On a rejoint la ville en coupant par les champs, les routes étaient minuscules et trouées, un vrai labyrinthe on aurait pu s’y perdre, parfois, ça débouchait sur une ferme et il fallait faire demi-tour, les chiens nous suivaient en gueulant. Pour ce que je pouvais en juger, Bréhel ne s’en sortait pas si mal. On avait laissé tomber cette histoire d’examen blanc et il avait retrouvé son naturel loquace et absorbé.
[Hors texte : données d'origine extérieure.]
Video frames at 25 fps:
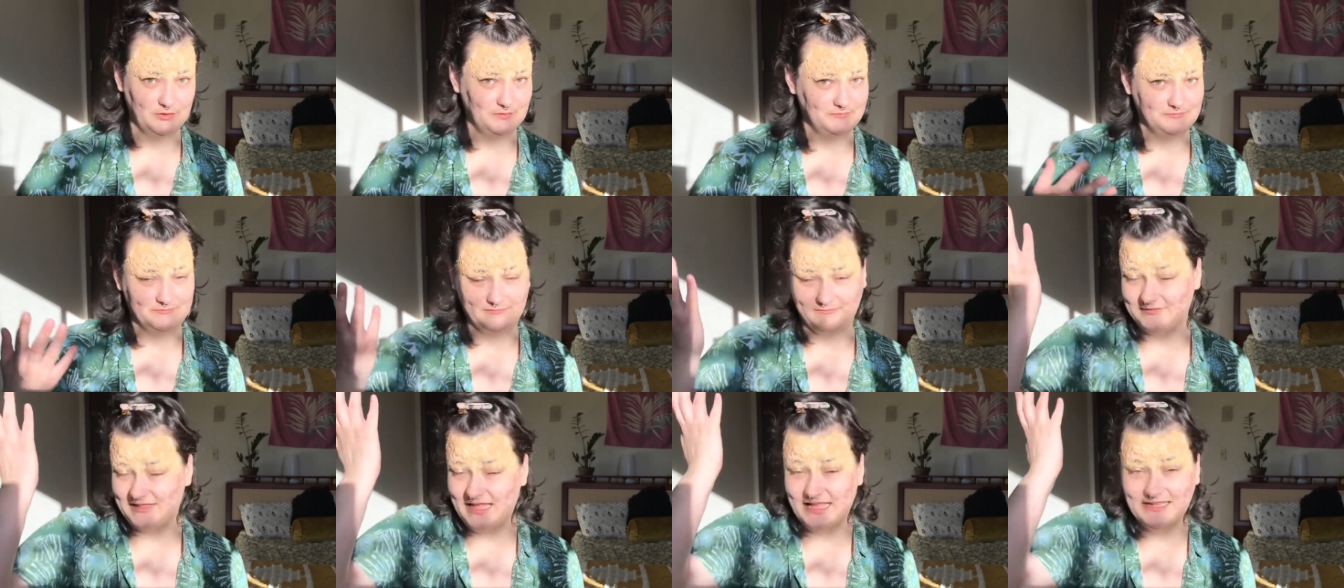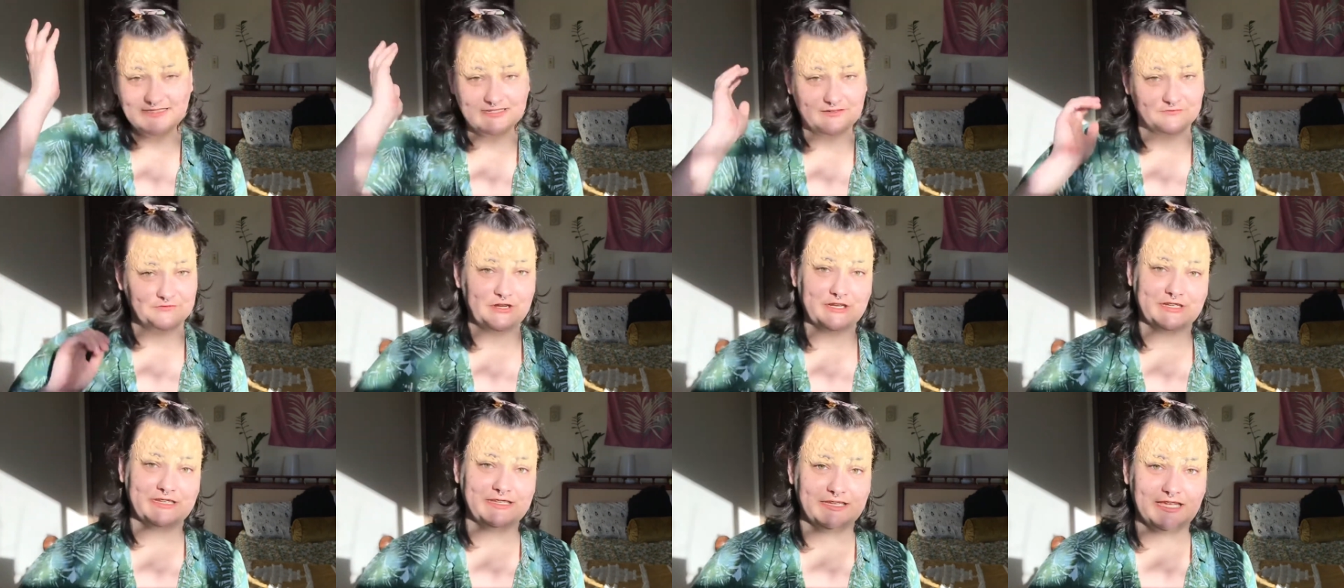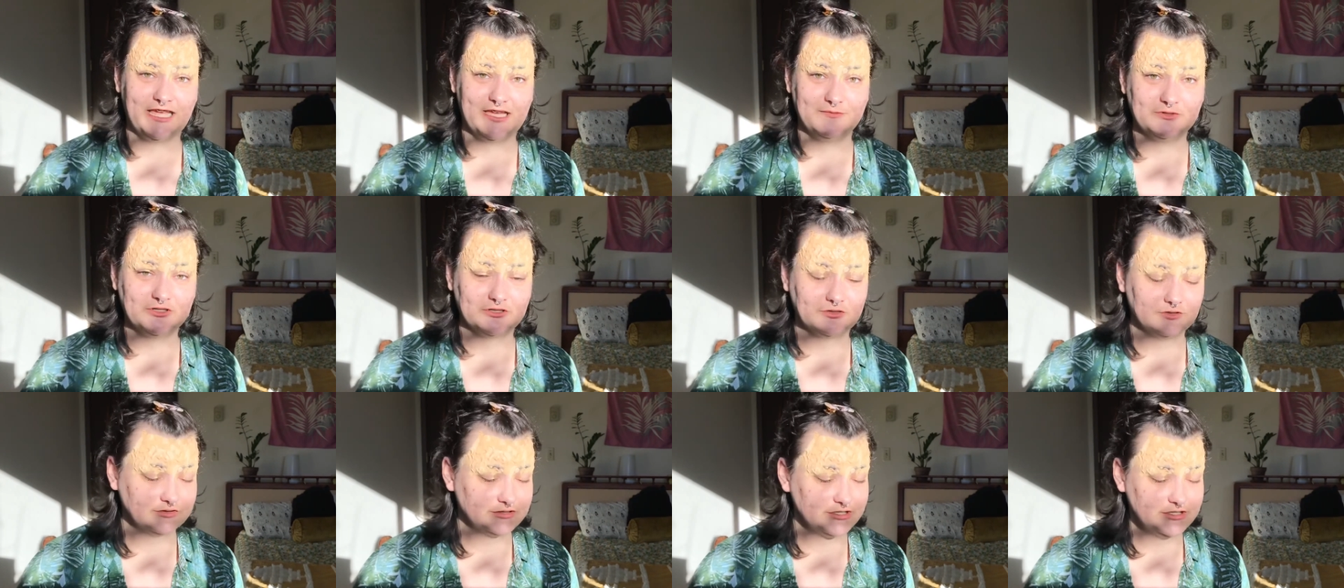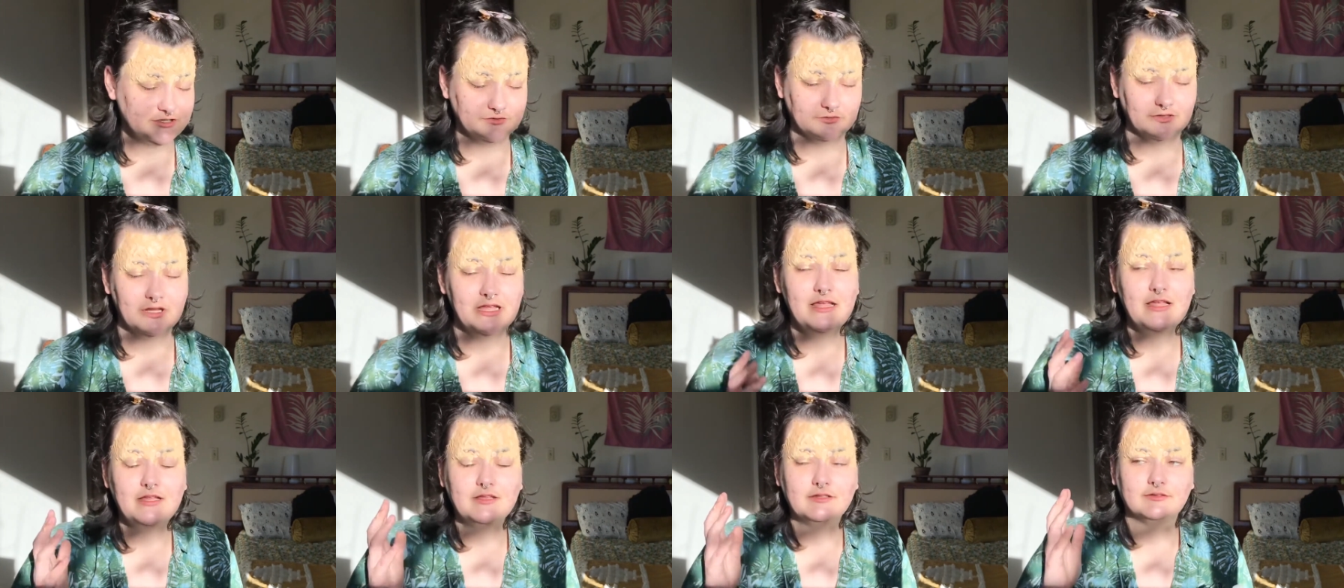that's a fucking chemical too
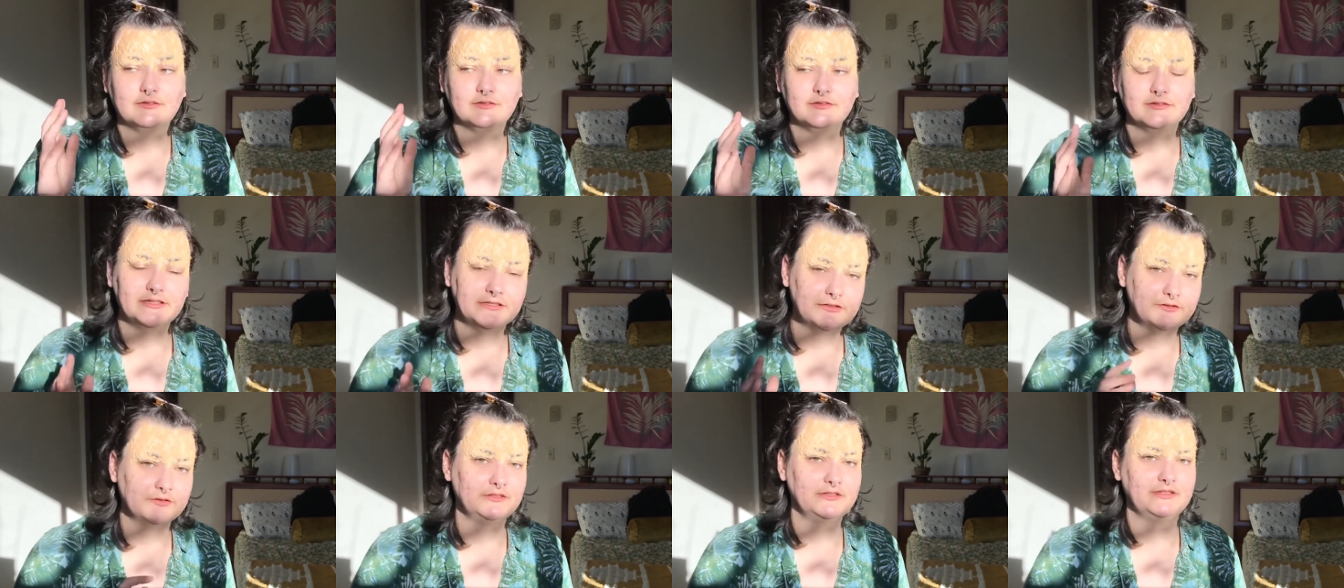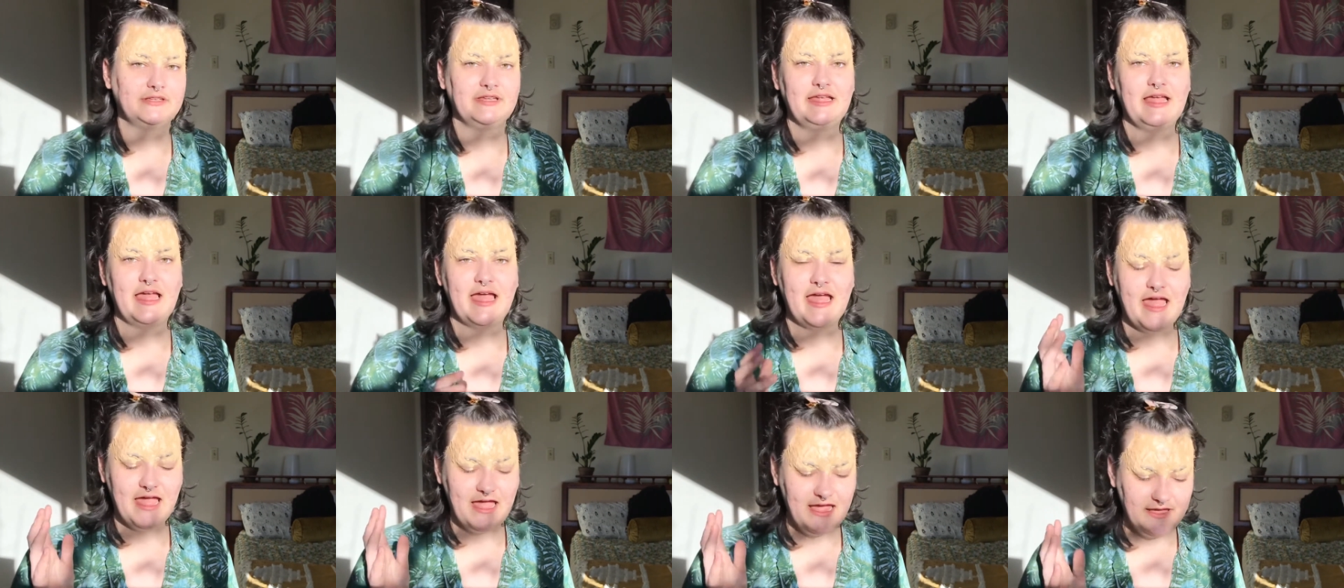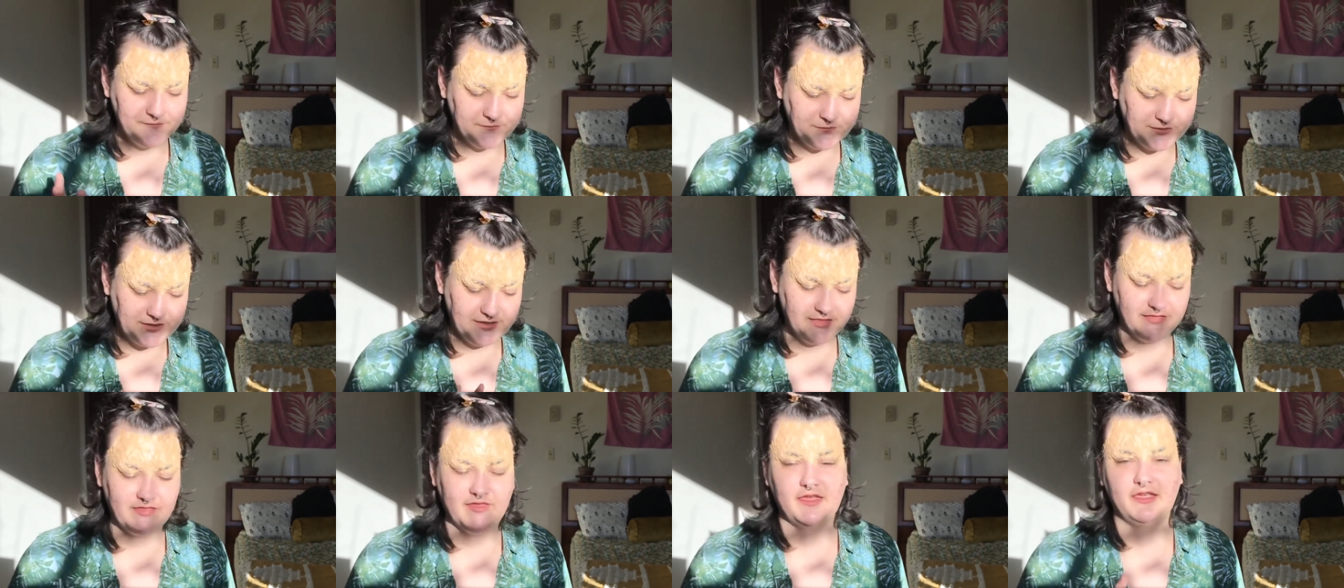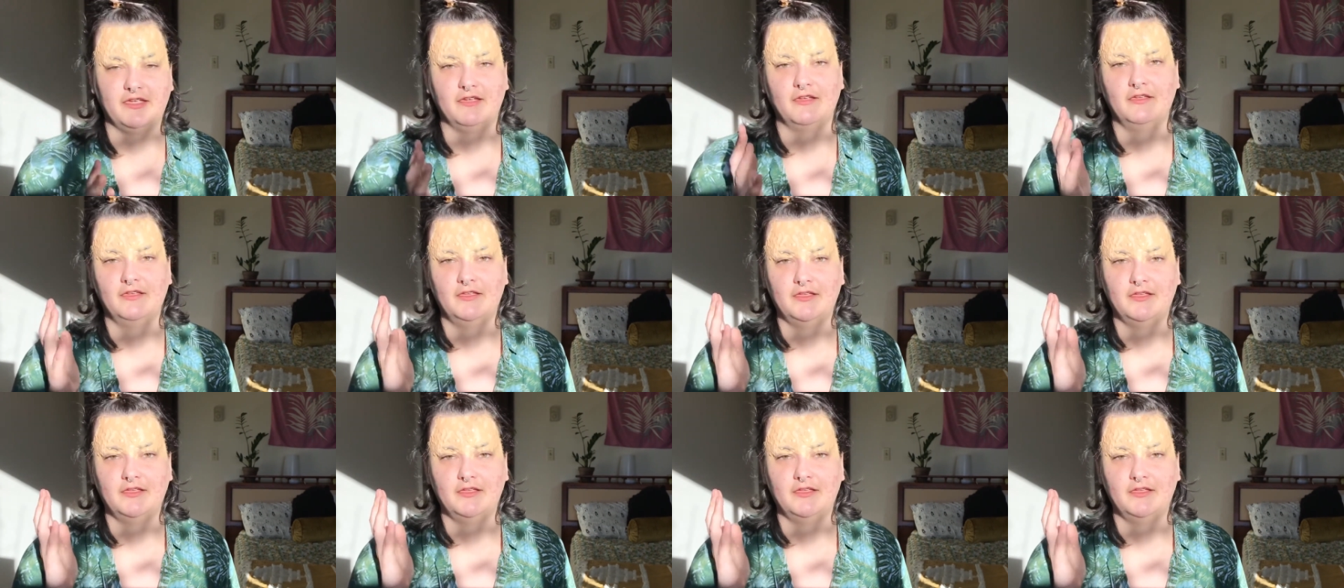literally everything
On sombrait, le pays tout entier sombrait, c’est ce qu’il lui semblait et je n’étais pas loin d’être d’accord, quelque chose de moisi avait contaminé l’air, de vieux relents de travail famille patrie, assortis d’une impunité vulgaire, on triait les étrangers comme du bétail, on se gargarisait de quand on veut on peut et d’on que ce qu’on mérite, on agitait son pognon sous le nez des pauvres, s’ils en voulaient plus ils n’avaient qu’à travailler plus, tout le monde voyait ça comme le nez au milieu de la figure, il y en avait plein les journaux du monde entier mais rien n’y faisait, le peuple hypnotisé s’est laissé engourdir c’était trop tard, Il finirait bouffé le sourire aux lèvres, Et vous verrez qu’il en redemandera. Je l’ai laissé sur la place, il avait trois courses à faire et avait besoin de marcher. Du ciel de zinc pleuvaient des cordes. Sans parapluie ni capuche, il traversait les gouttes comme si de rien n’était.

Olivier Adam, Des vents contraires, collection de poche Points-Seuil (2010), page 204.